Indian workers, especially young people, are increasingly drawn from the country’s rural regions, contributing to a culture of hard work and productivity, which businesses can benefit from of as they set up and grow within a competitive environment. English language proficiency is also remarkably high amongst India’s professional community, reducing friction for western businesses.
In addition to efforts to make the set-up process easier, India’s government has passed business-friendly laws, designed to attract and optimise investment from home and abroad. Recent reforms include the Goods and Services Tax Bill, which reduces taxes on manufacturers, and the Direct Taxes code Bill, which is designed to simplify the overall tax system.

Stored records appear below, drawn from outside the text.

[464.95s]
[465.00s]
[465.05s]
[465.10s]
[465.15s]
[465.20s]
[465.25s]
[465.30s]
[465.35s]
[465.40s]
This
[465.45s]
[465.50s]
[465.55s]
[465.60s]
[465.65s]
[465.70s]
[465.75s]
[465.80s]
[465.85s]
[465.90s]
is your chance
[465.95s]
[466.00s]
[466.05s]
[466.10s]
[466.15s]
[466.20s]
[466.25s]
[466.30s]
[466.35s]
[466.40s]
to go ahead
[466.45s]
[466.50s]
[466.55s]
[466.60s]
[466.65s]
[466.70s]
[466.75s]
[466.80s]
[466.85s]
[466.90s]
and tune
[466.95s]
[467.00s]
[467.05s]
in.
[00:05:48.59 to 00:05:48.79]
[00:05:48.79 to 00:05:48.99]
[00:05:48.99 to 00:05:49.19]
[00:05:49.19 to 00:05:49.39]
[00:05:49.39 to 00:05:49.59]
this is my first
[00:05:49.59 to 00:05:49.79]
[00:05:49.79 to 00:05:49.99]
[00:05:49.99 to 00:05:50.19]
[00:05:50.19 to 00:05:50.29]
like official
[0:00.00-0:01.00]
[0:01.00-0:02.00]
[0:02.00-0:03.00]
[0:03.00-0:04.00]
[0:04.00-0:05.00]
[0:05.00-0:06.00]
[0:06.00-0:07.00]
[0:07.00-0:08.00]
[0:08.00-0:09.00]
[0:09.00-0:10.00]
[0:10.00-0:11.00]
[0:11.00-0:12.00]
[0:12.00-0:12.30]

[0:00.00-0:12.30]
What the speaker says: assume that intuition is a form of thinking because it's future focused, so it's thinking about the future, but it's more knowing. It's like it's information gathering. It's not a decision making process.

The government has supported this legislation with other initiatives, such as the Make In India scheme, which targets foreign investors and aims to enhance the country’s manufacturing infrastructure, over 25 industrial sectors, through innovation and skill development.
Work and Life
India is one of the most exciting and diverse countries in the world which to work and live. The bustling business hubs of cities like Mumbai and New Delhi, are home to some of the world’s most spectacular urban landmarks – which include the Hanging Gardens of Mumbai, the Red Fort, India Gate, and the famed Taj Mahal.
Beyond its towns and cities, India’s spectacular landscapes open up, offering opportunities to explore uniquely beautiful regions and environments, including the Himalaya Mountains, the River Ganges, the Borra Caves, and the Dudhsagar Falls.
Ongoing improvements to India’s transport infrastructure facilitate both business and leisure travel in India: road, rail and over 20 international airports connect India’s domestic regions, and stretch to every corner of the world.